O ALTO DO MONTE. TUDO E NADA.
Caminha o monge. Vagarosamente. Sobe a montanha, aos poucos.
Surge do nada o tudo que leva à altura inebriante do encontro espiritual perseguido.
A subida parcial ao monte exaure, mas conforta, ilumina ampliando, sacia o interior burilando e lapidando arestas na pedra antes bruta, limpa a nódoa armazenada pelo mofo do pensamento, tonteado na fervente indagação sufocada e febril, a pedir oxigenação expandida. Não para, persegue o “dharma”.
E vai-se do nada ao quase tudo, esfalfado na mágoa da lágrima, repique da saudade, sonante e iterada, dos entes queridos passantes e idos, arfante no suspiro do cansaço, compreendendo e compreensivo, tolerando a intolerância, aceitando a limitação do convívio, entendendo a tudo, compensado pelo sabor da conquista, pequena seja, que ilumina parte.
Foi-se assim o tempo, deixou marcas de construção não edificada, contudo, trabalhada, pedra a pedra a erigir a subida.
No entorno a visão de muitas sombras projetavam caminhos não caminhados, a procissão da desertificação visível, o séquito das nulidades pujantes, uma multidão apagada e cega, muda aos apelos do veio dourado, indiferente às grandes razões onde viceja, brota e cresce a cerebração que encanta e pacifica, e celebra a vida, toda uma gama de gente, esquecida da paz construída, por muitos sofrida, por vezes voluntariosa, temerosa, mas nunca desavinda, súplice de maior espectro, rasgando horizontes de cores incomuns, poente da vida vivida no prodígio de ser para existir sem forma, incorporeamente, metafisicamente ainda em corpo.
O temor fica na graça pouca que podia ser muita, do sentimento pequeno que precisava ser gigante, da sensibilidade apoucada quando queria ser cheia, mas havia luz ampliada no encontro nas sebes do desencontro em clausura empobrecida, mas já era muito, mais do que merecido, menos do que pretendido.
Ao longe o pico do monte, divisado ainda não alcançado, desafiante, impassível a mostrar sua altura inatingível, mirando sem olhar por estar acima, soberano, subida honra penetrá-lo em seu topo, podendo, honorabilidade distante, fugidia embora bailando passos de aceno em sua percepção a transcendência, virtude da nomeada que se esconde por ser natural, mais simples que a simplicidade, mais virtuoso que a virtude, estava ali, generoso, por pertencer à natureza como nós, sem alardes, nunca como vestal, abraçado privilegiadamente pelo céu, exclusivamente com sua propriedade imanente às alturas; tinha o dom, era sábio, o topo do monte.

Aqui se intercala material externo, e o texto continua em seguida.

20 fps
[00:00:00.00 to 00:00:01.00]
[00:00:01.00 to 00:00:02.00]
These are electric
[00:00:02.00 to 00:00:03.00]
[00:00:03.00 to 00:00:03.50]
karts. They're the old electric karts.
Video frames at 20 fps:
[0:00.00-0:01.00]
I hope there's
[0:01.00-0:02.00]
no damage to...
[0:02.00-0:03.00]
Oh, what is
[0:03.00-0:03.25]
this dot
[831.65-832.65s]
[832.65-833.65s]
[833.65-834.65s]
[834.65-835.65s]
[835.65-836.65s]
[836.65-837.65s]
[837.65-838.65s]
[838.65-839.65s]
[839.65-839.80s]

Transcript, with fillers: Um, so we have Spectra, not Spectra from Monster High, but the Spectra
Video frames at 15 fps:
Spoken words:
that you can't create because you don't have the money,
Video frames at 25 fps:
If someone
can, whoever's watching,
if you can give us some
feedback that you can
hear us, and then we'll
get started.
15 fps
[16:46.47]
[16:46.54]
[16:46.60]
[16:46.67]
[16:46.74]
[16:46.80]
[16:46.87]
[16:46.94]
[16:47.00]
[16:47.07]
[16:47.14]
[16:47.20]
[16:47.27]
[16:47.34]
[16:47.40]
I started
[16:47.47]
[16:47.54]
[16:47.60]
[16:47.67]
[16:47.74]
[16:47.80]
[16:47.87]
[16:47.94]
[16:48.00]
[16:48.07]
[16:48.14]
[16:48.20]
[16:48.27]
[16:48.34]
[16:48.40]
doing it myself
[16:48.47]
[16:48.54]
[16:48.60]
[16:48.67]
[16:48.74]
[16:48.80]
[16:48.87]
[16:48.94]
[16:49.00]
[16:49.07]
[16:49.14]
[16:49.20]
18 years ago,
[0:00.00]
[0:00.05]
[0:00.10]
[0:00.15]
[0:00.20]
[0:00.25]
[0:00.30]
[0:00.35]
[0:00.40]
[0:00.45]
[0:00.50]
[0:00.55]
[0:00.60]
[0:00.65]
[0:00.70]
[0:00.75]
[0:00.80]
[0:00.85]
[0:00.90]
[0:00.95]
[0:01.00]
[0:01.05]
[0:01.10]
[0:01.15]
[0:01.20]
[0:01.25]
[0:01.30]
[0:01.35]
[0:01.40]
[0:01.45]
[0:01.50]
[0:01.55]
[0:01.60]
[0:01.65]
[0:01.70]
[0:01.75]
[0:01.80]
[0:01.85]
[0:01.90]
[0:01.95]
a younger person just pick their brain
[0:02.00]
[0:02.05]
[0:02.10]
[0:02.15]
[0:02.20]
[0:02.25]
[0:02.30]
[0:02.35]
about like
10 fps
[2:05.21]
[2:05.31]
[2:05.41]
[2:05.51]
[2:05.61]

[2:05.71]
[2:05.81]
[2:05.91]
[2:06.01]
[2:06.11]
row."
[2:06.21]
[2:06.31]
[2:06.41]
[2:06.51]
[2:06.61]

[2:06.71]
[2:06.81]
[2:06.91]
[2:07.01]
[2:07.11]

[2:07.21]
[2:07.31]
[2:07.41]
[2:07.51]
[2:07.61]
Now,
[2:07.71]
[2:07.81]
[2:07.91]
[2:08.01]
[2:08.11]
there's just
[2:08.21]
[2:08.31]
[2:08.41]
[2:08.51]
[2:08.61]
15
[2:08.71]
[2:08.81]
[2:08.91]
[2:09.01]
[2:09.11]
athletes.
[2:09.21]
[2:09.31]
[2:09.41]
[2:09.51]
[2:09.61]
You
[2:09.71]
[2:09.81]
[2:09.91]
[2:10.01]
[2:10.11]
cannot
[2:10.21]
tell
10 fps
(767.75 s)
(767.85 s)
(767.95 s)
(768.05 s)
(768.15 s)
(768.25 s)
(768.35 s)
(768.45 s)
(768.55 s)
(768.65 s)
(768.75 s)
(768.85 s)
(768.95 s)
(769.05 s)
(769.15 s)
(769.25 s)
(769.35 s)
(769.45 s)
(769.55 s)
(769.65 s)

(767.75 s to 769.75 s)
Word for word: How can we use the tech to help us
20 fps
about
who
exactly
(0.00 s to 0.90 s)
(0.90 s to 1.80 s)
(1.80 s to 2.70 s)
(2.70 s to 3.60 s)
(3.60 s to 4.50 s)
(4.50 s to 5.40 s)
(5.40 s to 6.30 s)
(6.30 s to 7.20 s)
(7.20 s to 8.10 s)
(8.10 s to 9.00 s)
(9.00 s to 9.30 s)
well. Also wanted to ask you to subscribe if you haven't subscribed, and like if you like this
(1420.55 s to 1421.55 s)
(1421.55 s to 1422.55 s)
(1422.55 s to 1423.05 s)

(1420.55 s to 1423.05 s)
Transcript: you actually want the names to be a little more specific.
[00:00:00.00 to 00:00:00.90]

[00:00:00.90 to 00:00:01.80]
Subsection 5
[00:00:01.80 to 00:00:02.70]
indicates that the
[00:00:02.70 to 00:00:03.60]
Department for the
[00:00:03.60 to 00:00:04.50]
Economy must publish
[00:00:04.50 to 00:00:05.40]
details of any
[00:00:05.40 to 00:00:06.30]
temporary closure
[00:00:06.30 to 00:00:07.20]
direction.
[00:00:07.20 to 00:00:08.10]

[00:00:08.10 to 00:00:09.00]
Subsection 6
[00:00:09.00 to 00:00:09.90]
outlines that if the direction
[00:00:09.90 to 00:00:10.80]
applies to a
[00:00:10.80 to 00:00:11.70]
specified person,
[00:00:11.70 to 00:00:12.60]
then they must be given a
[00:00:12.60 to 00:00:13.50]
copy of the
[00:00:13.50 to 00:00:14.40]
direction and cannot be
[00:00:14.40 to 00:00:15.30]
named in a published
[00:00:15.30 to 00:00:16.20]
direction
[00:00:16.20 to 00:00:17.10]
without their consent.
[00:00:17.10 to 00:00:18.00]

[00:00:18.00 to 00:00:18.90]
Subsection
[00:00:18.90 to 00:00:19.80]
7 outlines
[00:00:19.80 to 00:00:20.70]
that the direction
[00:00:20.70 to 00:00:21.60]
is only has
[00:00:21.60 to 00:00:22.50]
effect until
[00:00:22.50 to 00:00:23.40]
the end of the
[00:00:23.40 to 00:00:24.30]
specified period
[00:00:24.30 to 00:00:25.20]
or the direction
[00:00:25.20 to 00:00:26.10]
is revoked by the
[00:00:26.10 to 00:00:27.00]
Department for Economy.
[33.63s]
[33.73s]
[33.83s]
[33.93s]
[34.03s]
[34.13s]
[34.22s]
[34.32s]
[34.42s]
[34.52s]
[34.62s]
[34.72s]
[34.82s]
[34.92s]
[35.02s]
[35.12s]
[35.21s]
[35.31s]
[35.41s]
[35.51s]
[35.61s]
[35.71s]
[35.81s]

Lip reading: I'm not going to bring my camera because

Para lá se movimentam alguns, buscadores, aos tropeços, miram o “dharma”.
Pouquíssimos chegaram, sabem e souberam dizer que o espaço no topo do monte era exíguo, e que mais um passo levaria a uma grande queda.
Estavam no topo e o espaço é pequeno para abrigar multidões.
“Nosce te ipsum”, "Conhece-te a ti mesmo", do latim vertido para o grego, máxima inscrita na entrada do Templo de Apolo em Delfos, colocou Sócrates interrogativo, estabelecendo por isso seu grande princípio, “Sei que nada sei”.
Mas precisamos saber o mínimo, escravizamos nosso ser quando não encontramos o mínimo do que somos, é a mutilação da liberdade.
Para conhecermos os outros, o mundo, suas emoções, impõe-se antes exercer o “nosce te ipson”, assim chegaremos ao menos ao pé do monte.
Esse o primeiro passo para subir ao monte, conhecendo e avaliando todos os outros passos no nosso maior tribunal, a consciência.
O homem cujo horizonte mental se confunde com o horizonte visual não será capaz de virtudes, não dará o primeiro passo.